The Design Department of Enfield aimed to create a suitable submachine gun to suit the needs of the new General Staff Specifications that had been introduced in April 1945. This required that a submachine gun for the British Army was to fire at no more than 600 rounds per minute, have bayonet fittings for the British No.5 bayonet, have a magazine capacity of 30-60 rounds, and weigh no more than 6lb unloaded. Enfield's Design Department was then split into different sections; there were teams of Polish designers working on rifles and submachine guns, Belgian designers working only on rifles, and British designers who worked on all areas. Turpin headed the British design team, and there was considerable rivalry between the British and Polish teams to produce the best submachine gun. Turpin's team finished theirs first. It was a submachine gun with a machined steel body and a STEN trigger mechanism. It had a right-hand cocking handle which sealed off the cocking slot. It also had a double side-by-side magazine which slid from one end to the other with ease, so the magazine did not even need to be removed in order to reload. Unfortunately it did not have bayonet fittings and thus it did not meet the GS Specifications.
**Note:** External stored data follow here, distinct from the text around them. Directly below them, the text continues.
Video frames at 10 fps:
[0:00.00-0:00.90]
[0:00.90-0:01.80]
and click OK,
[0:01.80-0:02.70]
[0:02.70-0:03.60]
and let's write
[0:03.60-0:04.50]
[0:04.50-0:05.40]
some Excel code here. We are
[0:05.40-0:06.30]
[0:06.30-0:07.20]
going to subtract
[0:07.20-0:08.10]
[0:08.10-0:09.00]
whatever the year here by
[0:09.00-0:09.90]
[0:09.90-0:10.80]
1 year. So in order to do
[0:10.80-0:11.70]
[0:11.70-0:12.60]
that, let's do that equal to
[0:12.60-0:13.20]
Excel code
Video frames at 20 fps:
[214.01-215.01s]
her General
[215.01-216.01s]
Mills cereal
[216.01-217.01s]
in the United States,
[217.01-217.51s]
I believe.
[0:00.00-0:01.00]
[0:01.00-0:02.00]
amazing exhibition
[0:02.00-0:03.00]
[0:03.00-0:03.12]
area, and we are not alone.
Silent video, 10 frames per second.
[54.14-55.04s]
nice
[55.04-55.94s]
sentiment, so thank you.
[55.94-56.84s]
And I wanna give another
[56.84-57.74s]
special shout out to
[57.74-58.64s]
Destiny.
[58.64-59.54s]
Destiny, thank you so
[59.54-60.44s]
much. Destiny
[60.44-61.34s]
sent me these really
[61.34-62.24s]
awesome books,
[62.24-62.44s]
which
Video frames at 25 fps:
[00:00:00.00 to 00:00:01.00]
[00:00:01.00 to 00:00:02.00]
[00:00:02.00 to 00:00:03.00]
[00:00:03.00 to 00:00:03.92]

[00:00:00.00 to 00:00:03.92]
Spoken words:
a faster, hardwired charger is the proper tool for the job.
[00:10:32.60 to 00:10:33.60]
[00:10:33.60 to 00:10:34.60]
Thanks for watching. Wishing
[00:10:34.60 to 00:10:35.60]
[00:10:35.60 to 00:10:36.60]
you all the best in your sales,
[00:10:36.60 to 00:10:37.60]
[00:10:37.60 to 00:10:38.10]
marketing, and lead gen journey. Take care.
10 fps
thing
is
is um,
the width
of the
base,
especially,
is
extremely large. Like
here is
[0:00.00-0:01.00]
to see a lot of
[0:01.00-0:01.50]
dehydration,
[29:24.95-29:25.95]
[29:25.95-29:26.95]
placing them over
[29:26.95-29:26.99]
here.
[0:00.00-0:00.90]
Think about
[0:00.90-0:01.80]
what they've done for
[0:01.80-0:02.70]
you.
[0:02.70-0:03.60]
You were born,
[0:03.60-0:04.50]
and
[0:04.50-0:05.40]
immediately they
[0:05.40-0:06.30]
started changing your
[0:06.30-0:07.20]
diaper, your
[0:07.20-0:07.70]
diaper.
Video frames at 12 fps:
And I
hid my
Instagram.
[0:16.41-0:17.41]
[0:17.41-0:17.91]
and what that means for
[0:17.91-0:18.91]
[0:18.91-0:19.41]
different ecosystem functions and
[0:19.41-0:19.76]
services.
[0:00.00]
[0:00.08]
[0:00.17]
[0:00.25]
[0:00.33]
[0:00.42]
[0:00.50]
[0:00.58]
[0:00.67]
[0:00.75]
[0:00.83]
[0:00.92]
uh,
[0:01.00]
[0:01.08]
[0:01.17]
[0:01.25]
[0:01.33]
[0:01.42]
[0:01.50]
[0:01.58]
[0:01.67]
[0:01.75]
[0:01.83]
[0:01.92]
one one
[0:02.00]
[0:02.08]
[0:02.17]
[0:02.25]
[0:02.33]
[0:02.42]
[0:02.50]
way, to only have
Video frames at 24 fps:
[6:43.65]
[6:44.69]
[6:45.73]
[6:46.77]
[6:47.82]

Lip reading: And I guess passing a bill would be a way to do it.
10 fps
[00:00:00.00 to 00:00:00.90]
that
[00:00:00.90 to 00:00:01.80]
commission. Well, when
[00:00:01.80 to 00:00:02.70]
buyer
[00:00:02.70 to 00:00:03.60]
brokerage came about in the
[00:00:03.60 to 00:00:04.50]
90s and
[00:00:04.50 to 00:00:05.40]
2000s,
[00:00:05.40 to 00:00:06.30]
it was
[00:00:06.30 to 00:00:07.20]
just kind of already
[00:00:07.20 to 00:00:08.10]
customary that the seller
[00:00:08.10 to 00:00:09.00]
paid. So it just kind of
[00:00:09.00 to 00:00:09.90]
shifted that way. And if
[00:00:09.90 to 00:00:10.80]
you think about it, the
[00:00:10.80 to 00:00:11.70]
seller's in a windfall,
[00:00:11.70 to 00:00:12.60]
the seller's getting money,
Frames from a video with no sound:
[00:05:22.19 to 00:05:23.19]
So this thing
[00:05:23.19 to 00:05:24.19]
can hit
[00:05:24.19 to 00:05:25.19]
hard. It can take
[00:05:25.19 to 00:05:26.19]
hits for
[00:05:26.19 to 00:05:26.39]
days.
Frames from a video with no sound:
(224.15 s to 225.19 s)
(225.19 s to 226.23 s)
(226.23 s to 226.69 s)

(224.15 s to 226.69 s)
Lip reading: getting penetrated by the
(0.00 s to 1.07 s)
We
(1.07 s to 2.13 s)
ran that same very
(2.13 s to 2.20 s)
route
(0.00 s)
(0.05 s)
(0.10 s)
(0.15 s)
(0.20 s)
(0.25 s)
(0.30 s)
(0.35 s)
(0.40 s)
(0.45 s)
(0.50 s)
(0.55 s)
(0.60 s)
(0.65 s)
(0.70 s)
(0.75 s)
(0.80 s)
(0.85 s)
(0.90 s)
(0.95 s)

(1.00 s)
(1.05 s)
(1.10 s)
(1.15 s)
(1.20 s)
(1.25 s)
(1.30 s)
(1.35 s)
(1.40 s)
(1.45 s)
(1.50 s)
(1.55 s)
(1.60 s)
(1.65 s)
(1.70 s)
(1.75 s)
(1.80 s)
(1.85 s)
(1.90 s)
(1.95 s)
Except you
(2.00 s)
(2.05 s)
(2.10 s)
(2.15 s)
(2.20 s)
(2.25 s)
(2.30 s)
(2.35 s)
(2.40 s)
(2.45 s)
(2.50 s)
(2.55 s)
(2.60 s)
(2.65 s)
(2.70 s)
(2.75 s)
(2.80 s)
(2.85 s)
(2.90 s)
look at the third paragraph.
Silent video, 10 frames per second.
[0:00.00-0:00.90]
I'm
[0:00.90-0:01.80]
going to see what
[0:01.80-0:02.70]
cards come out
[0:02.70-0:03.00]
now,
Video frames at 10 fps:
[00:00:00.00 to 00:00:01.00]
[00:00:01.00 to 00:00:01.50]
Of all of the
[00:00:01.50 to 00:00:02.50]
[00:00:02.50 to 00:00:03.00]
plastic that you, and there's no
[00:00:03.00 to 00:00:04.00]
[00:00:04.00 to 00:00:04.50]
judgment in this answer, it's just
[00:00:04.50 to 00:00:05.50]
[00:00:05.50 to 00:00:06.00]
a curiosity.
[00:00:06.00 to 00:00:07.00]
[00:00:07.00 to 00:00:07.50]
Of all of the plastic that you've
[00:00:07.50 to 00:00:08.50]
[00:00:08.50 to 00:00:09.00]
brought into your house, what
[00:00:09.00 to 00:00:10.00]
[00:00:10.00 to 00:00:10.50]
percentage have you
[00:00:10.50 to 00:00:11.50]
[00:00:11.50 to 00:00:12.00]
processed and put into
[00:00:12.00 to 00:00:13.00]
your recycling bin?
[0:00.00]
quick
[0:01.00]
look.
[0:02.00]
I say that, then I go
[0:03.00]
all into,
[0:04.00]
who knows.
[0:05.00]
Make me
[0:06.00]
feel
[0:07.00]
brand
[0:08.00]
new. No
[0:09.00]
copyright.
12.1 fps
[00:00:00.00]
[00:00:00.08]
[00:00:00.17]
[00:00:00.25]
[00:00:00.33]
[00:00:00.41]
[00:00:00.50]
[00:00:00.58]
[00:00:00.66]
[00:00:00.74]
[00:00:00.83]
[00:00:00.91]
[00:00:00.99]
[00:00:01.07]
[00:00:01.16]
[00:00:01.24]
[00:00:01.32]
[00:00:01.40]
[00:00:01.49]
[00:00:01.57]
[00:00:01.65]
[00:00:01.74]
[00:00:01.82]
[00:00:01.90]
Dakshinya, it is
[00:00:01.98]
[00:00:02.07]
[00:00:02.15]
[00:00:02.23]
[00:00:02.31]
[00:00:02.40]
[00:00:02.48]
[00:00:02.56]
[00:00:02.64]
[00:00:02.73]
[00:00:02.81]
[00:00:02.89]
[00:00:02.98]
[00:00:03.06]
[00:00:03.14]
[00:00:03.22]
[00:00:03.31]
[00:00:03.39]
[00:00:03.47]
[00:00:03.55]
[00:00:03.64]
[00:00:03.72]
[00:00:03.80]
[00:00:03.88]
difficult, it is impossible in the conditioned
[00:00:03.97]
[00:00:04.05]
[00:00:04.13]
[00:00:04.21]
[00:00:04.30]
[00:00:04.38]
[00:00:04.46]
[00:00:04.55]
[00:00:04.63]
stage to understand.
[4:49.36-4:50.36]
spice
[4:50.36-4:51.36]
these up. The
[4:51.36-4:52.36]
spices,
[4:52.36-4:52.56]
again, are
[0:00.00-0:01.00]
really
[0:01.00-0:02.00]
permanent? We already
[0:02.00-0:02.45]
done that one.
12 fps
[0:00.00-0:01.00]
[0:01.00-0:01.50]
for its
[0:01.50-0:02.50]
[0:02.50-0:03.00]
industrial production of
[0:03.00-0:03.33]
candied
Later, the weapon was improved as the MCEM3. The unique magazine of the MCEM1 was removed in favour of a curved 20-round magazine. The safety catch was moved to the right side of the trigger housing. Bayonet fittings were added for the No.9 bayonet. This model was submitted into trials in September 1946, and was considered to "show considerable promise as being both a efficient and reliable carbine, worthy of more intensive trials". The Polish team's MCEM6 was rejected so that further development could be made on the MCEM3. It was tested in June 1947 against the BSA Machine Carbine, but the MCEM3 was slightly over the weight specifications and fired at 650rpm rather than the recommended 600rpm. The final trials from the 8th - 16th of September resulted in the cancellation of the MCEM3; the handguard got so hot during continuous firing that it could not be gripped without burning the firer.